Manifesta purposely strives to keep its distance from what are often seen as the dominant centres of artistic production, instead seeking fresh and fertile terrain for the mapping of a new cultural topography.
The 9th edition of Manifesta took place in Genk and fostered a complex dialogue between disciplines and generations, rooted in the city’s history, heritage and collective imagination. This was the first time that the biennial deviated in such a large scale from its original principle of commissioning only emerging contemporary artistic practices.
Genk is part of the Campine natural region, formerly a significant coal mining area of Belgium. Throughout the 20th century Genk and its surroundings were transformed into a geographical-ecological “mining machine” with garden cities, new landscaping plans, canals, roads and railroads, all catering to the coal mining industry. This complex economic restructuring became the starting point for Manifesta 9 to examine the role that art, heritage and culture can play in society, specifically in the context of industrial capitalism as a global phenomenon.

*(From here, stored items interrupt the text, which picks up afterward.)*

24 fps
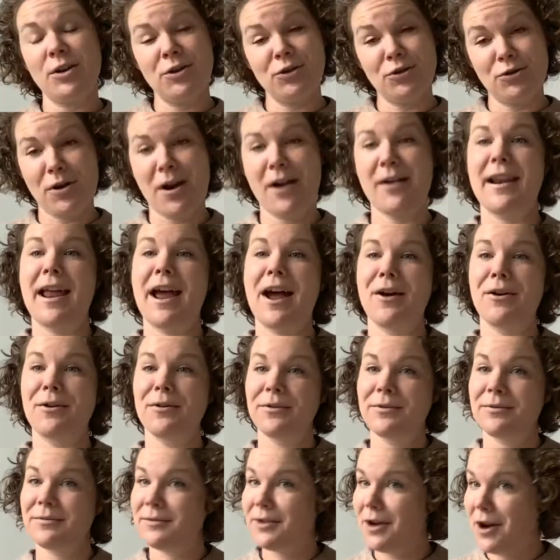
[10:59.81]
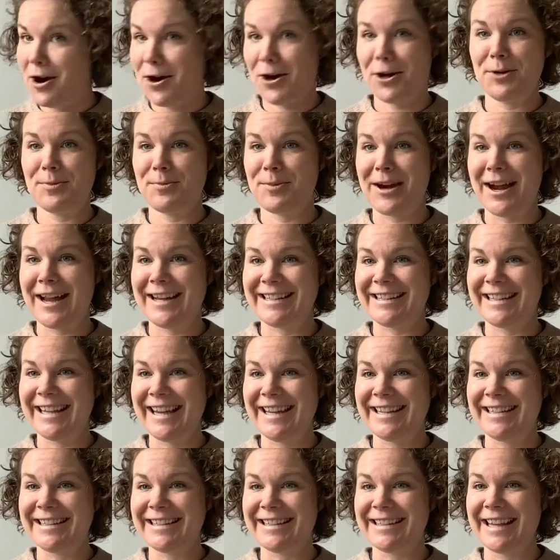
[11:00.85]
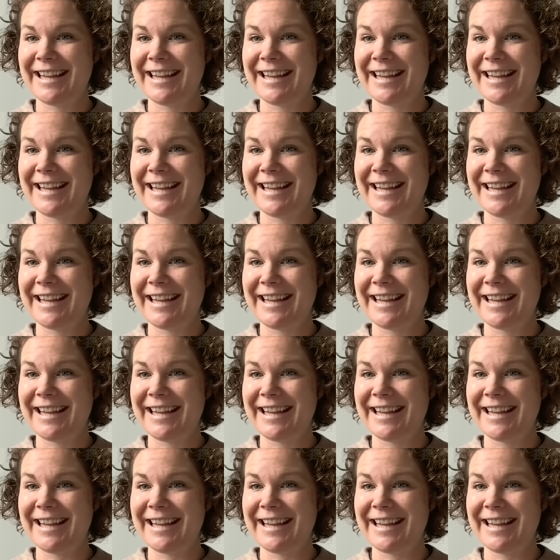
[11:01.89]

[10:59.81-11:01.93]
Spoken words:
drawn out, hard process,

Manifesta 9 took a new direction in choosing to hold the biennial in one single venue, the large-scale industrial complex of the former coal mine of Waterschei, a suburb in Genk. The remains of the mine became the stage for the exhibition, with works dispersed over three sections within the former mine building, integrating heritage, art history and contemporary art production in this local context.
The contemporary section focused on aesthetic responses to the global economic restructuring of the production system. The historical exhibition contained artworks from the 1800s to the early 21st century, reflecting their aesthetic relationship to the industrial era. The third section incorporated a multidisciplinary cultural programme involving local institutions and organisations; the aim was to activate and capture collective memory and to preserve the material and nonmaterial heritage of coal mining in the region.
Manifesta 9 was significant for redirecting the course of the biennial, away from an emphasis on curatorial self-consciousness and “direct cultural action” and towards a new reflexivity about art production within the context of history and previous generations. The exhibition addressed the complex mediations of artworks, images, historical information and cultural institutions that have taken place in the development of modern and post-industrial ways of thinking. It attempted to explore the way art and culture are inherent to social processes, allowing specific social formations to be recorded and transformed.